Download a copy of the vignette to follow along here: nmi_scores.Rmd

NMI scores were used in the original SNFtool package as a unitless way to compare the relative importance of different features in a final cluster solution. The premise of this approach is that if a feature was very important, clustering off of that feature alone should result in a solution that is very similar to the one that was generated by clustering off of all the features together.

In the original SNFtool implementation of calculating NMI scores, the cluster solution based on the individual feature being assessed was restricted to necessarily being generated using squared Euclidean distance, a K hyperparameter value of 20, an alpha hyperparameter value of 0.5, and spectral clustering with the number of clusters based on the best eigen-gap value of possible solutions spanning from 2 to 5 clusters.

In contrast, the metasnf implementation leverages all the architectural details and hyperparameters supplied in the original settings_matrix and batch_snf() call to make the solo-feature to all-feature solutions as comparable as possible.

The chunk below outlines how the primary NMI calculating function, batch_nmi(), can be used.

library(metasnf)

data_list <- generate_data_list(
    list(subc_v, "subcortical_volume", "neuroimaging", "continuous"),
    list(income, "household_income", "demographics", "continuous"),
    list(pubertal, "pubertal_status", "demographics", "continuous"),
    list(anxiety, "anxiety", "behaviour", "ordinal"),
    list(depress, "depressed", "behaviour", "ordinal"),
    uid = "unique_id"
)
#> Warning in generate_data_list(list(subc_v, "subcortical_volume",
#> "neuroimaging", : 188 subject(s) dropped due to incomplete data.

set.seed(42)
settings_matrix <- generate_settings_matrix(
    data_list,
    nrow = 20,
    min_k = 20,
    max_k = 50
)

# Generation of 20 cluster solutions
solutions_matrix <- batch_snf(data_list, settings_matrix)

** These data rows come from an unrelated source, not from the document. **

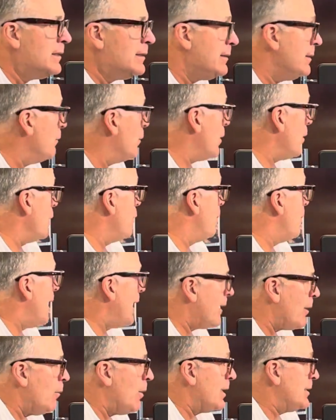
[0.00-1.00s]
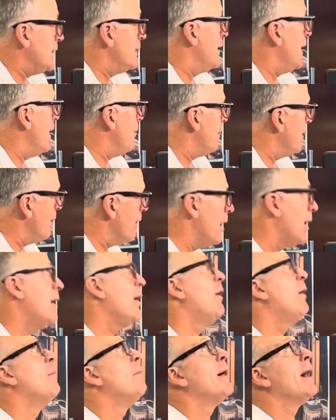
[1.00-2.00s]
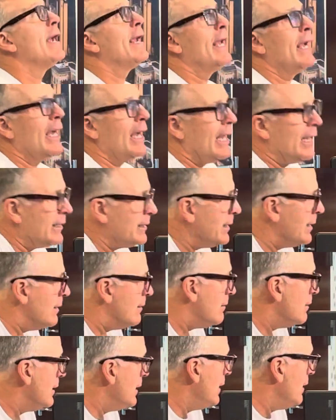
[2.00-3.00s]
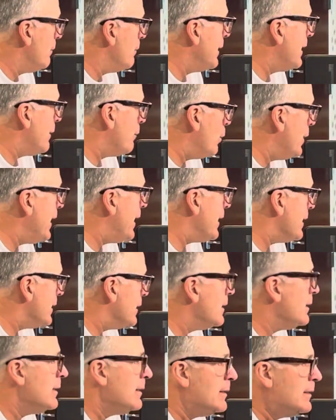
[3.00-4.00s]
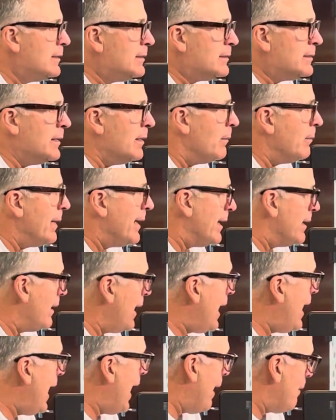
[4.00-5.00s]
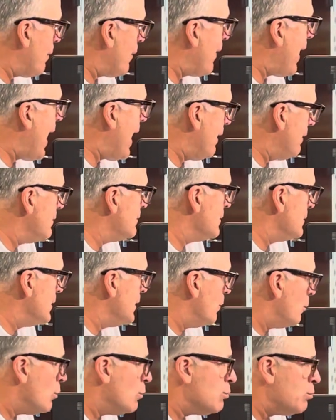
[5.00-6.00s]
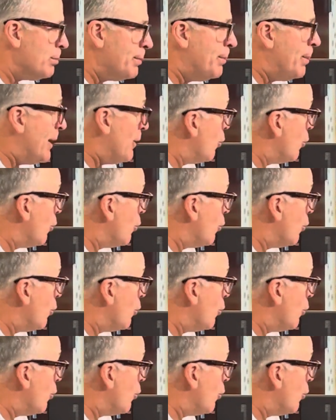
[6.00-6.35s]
go back and watch the tape and you're like, oh, my God. You know, we can hammer that. You know, we'll be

# Let's just calculate NMIs of the anxiety and depression data types for the
# first 5 cluster solutions to save time:
feature_nmis <- batch_nmi(data_list[4:5], solutions_matrix[1:5, ])

print(feature_nmis)
#>          feature   row_id_1  row_id_2  row_id_3  row_id_4  row_id_5
#> 1 cbcl_anxiety_r 0.08307759 0.3825622 0.5532495 0.4068634 0.2532882
#> 2 cbcl_depress_r 0.30514882 0.3348474 0.4058227 0.2307721 0.1486859

One important thing to note is that if the cluster space you initially set up when calling batch_snf relied on custom distance metrics, clustering algorithms, or the automatic_standard_normalize parameter, you should use those same values when calling batch_nmi() as well.

Another important note is that by default, batch_nmi will ignore the inc_* columns of the settings matrix, i.e., no data types are dropped during solo feature cluster solution calculations. This can lead to a bit of an odd interpretation if you view NMI as a direct reflection of contribution to the final SNF output. It is possible for a feature that was not a part of a particular cluster solution to still produce its own cluster solution that has a very high NMI score to the prior one. If you wish to suppress the calculation of NMIs for features that were not actually included in a particular SNF run due to having a 0 value in the inclusion column, you can set the ignore_inclusions parameter to FALSE.

Finally, if you’d like the NMI information to be presented in a transposed format, you can do that too by setting transpose to FALSE.